The POI (red marker) is surrounded by many addresses with the same ZIP Code. This provides additional confidence that the assignment is reasonable and relatively accurate.

Conclusion

• ZCTAs <> ZIP Codes! They are not one-to-one. Some ZIP Codes don’t have ZCTA equivalents. ZCTAs are statistical areas and do not map exactly to USPS ZIP Codes. ZIp Codes represent collections of delivery routes (not enclosed polygons).
• ZCTAs are updated only with each decennial census, while USPS updates ZIP Codes constantly.

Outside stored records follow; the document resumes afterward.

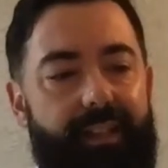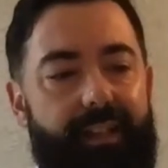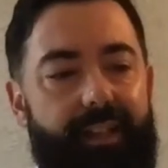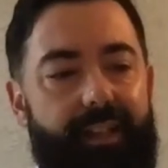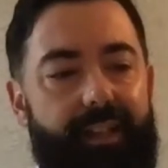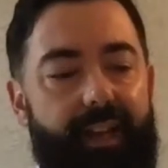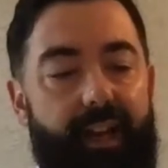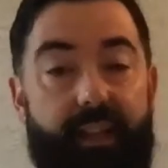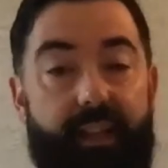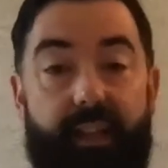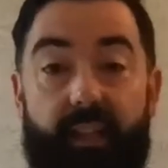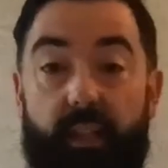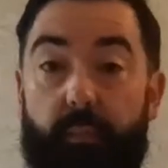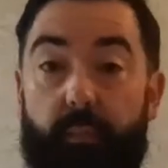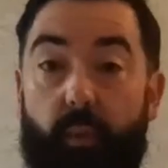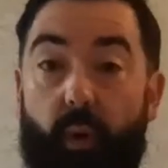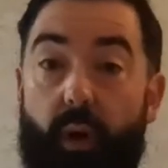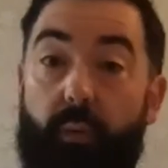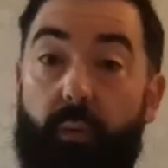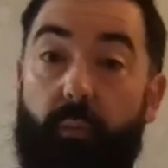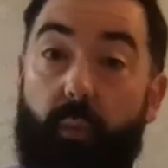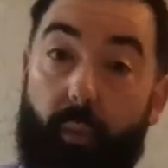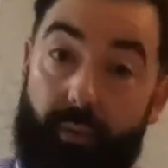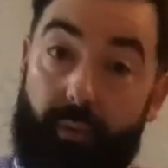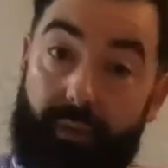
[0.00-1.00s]
At this
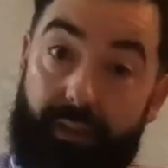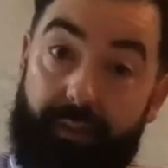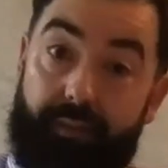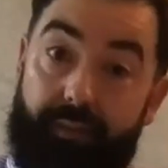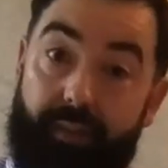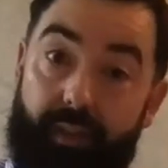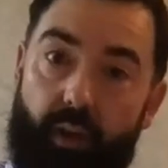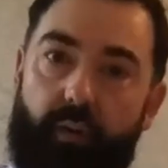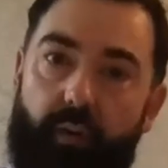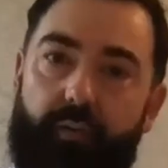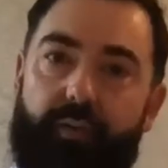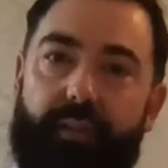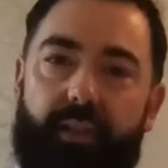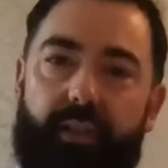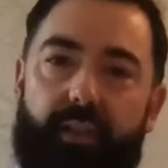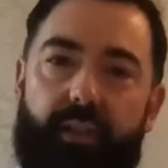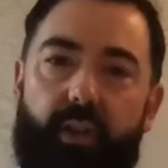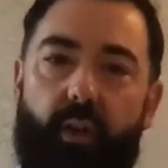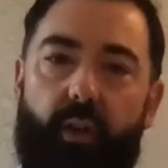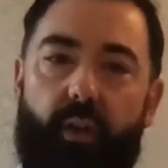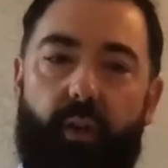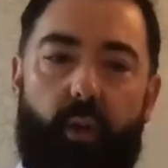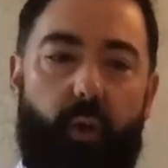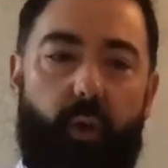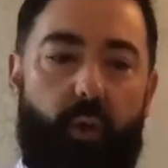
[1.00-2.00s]
point we were living over in
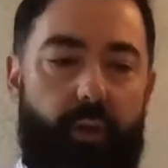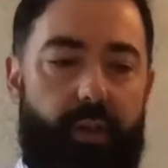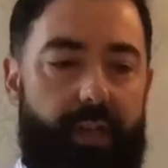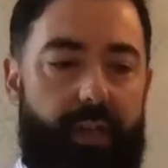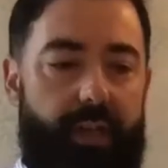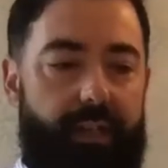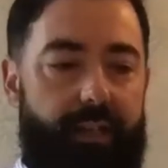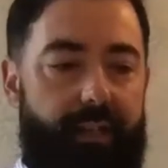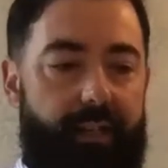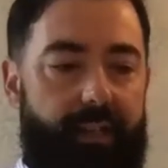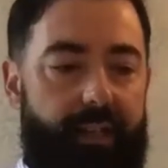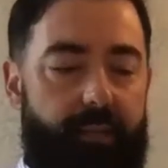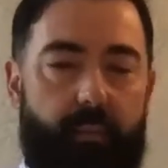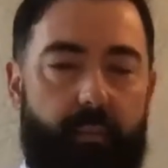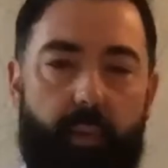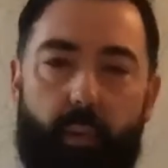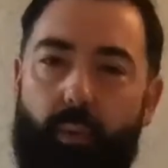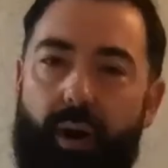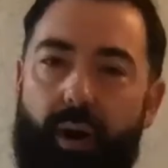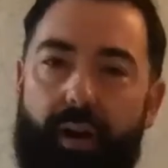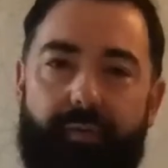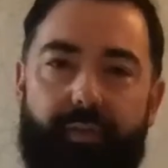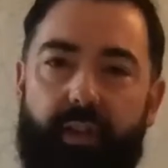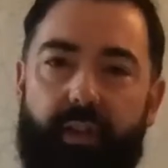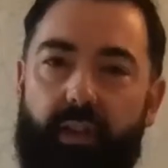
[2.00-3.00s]
Snowdonia. My
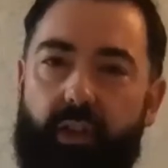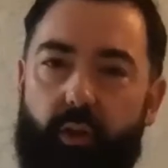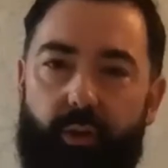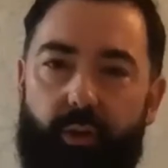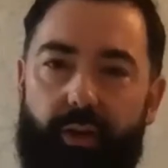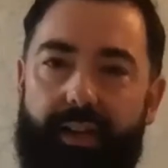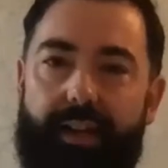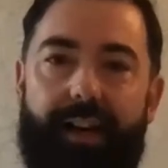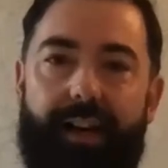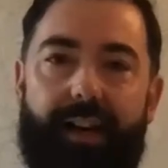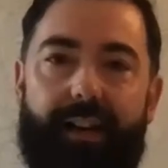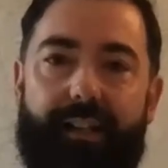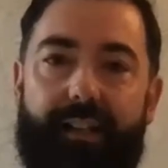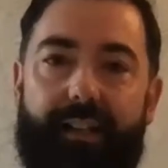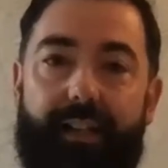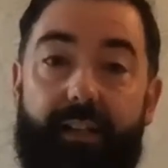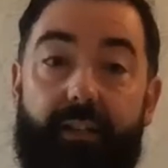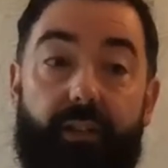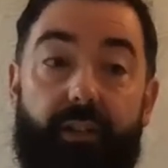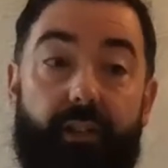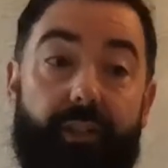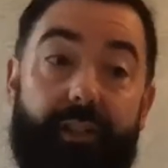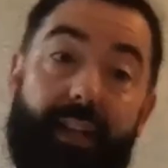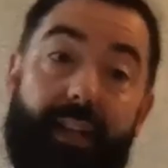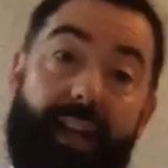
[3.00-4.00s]
wife had a great idea.
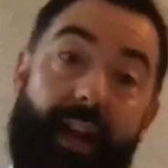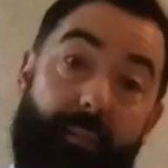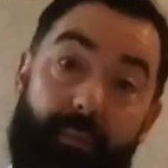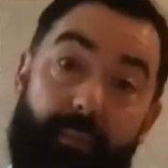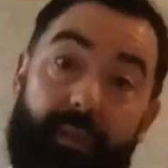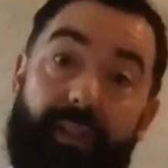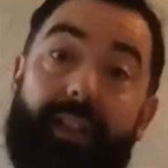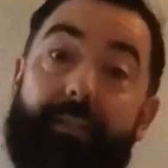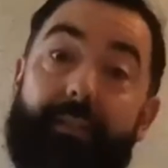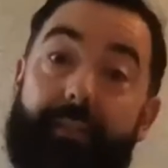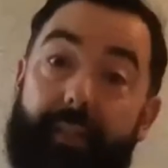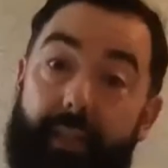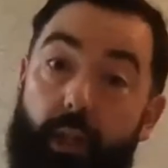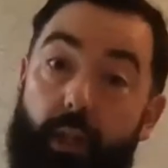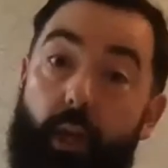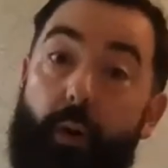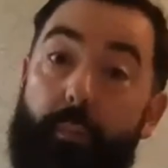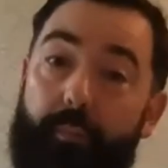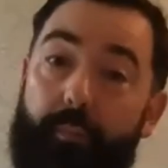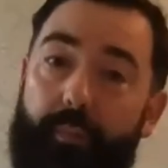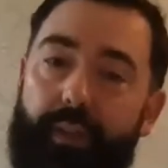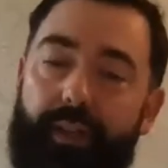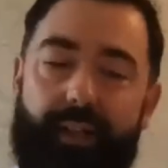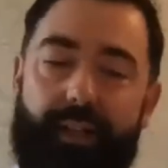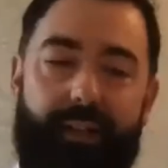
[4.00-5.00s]
She said, I'm going to live in
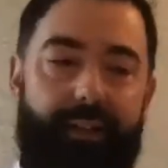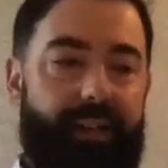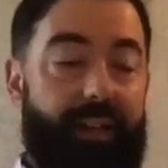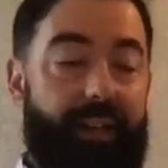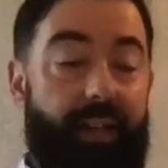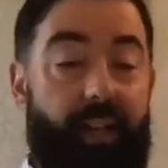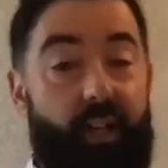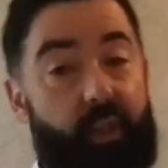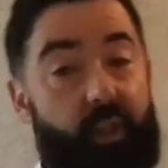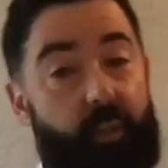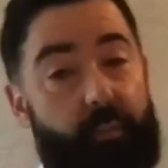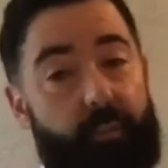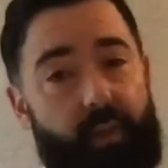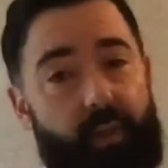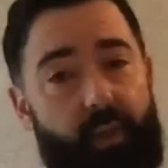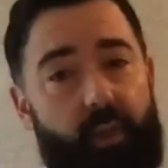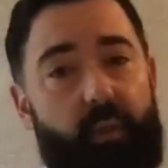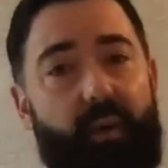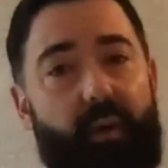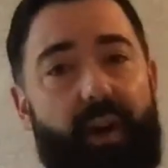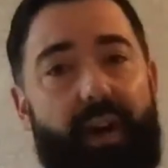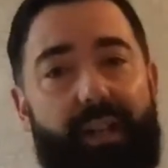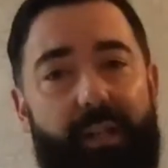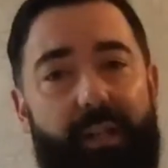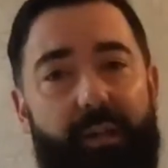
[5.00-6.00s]
Cumbria. It's up to you
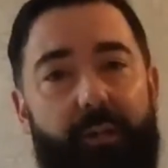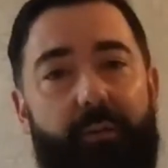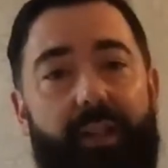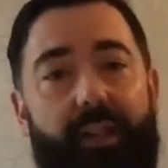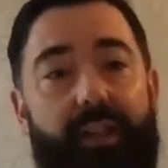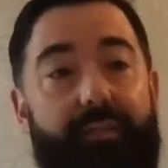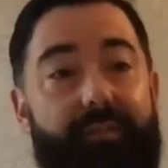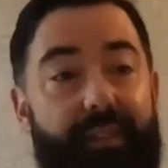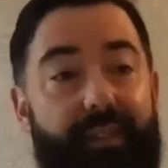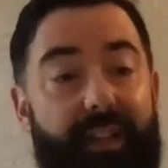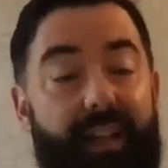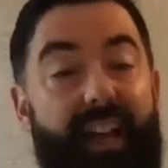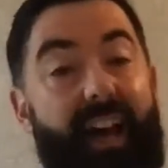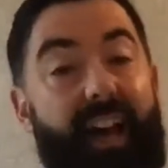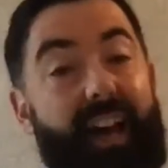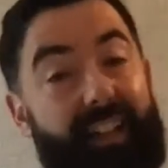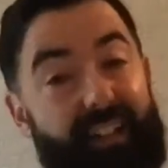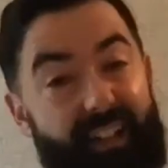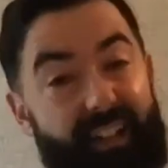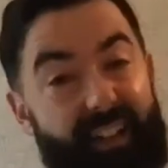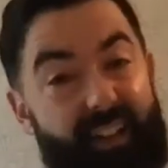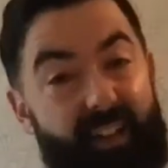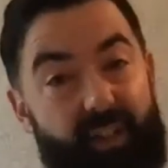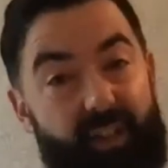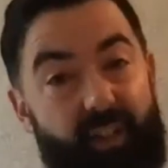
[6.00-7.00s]
where you live. I'd
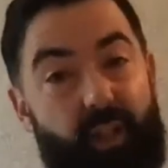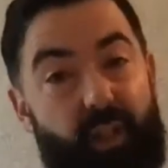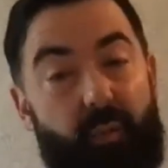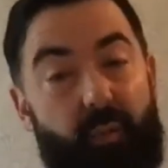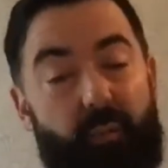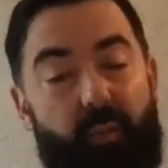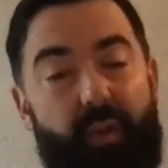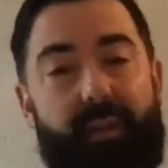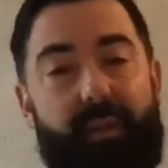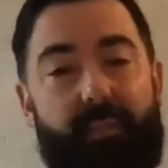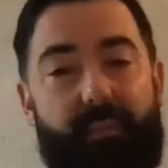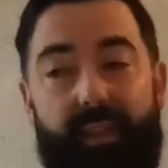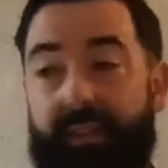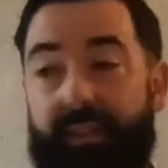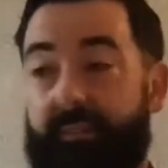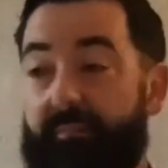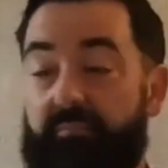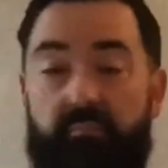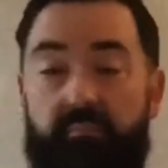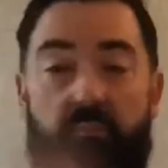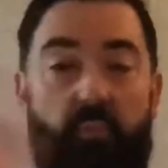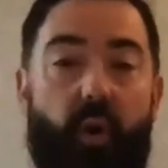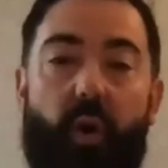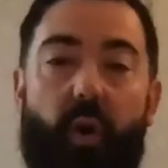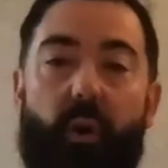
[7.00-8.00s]
like you to come with me,
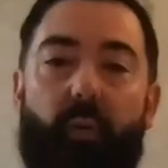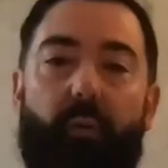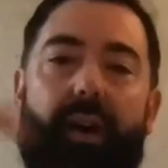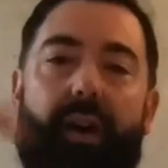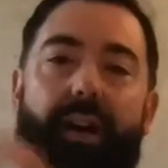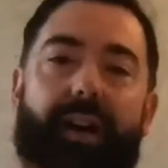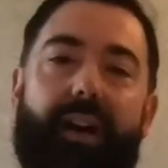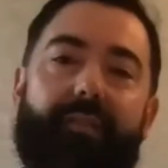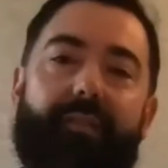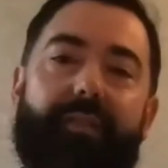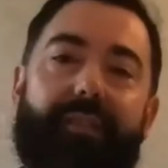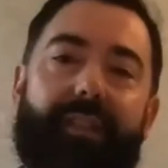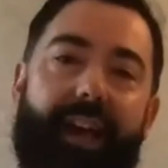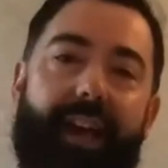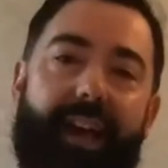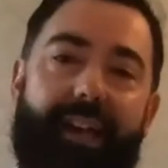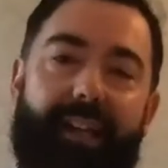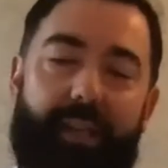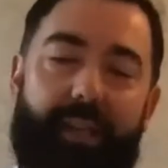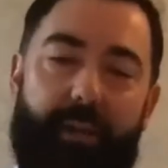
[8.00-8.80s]
work wherever the heck you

• ZIP Codes that span multiple counties or regions may be misrepresented in ZCTA form.
• Even though the OpenAddresses dataset contains over 500 million addresses, coverage is variable, and is generally better in urban/suburban areas than in rural areas. Some large metropolitan areas may be missing address data altogether.
• If you’re building something regulatory or production-facing, you should disclose that the USPS does not publish ZIP Code boundaries, and this method uses nearest inferred ZIP Codes from publicly available data.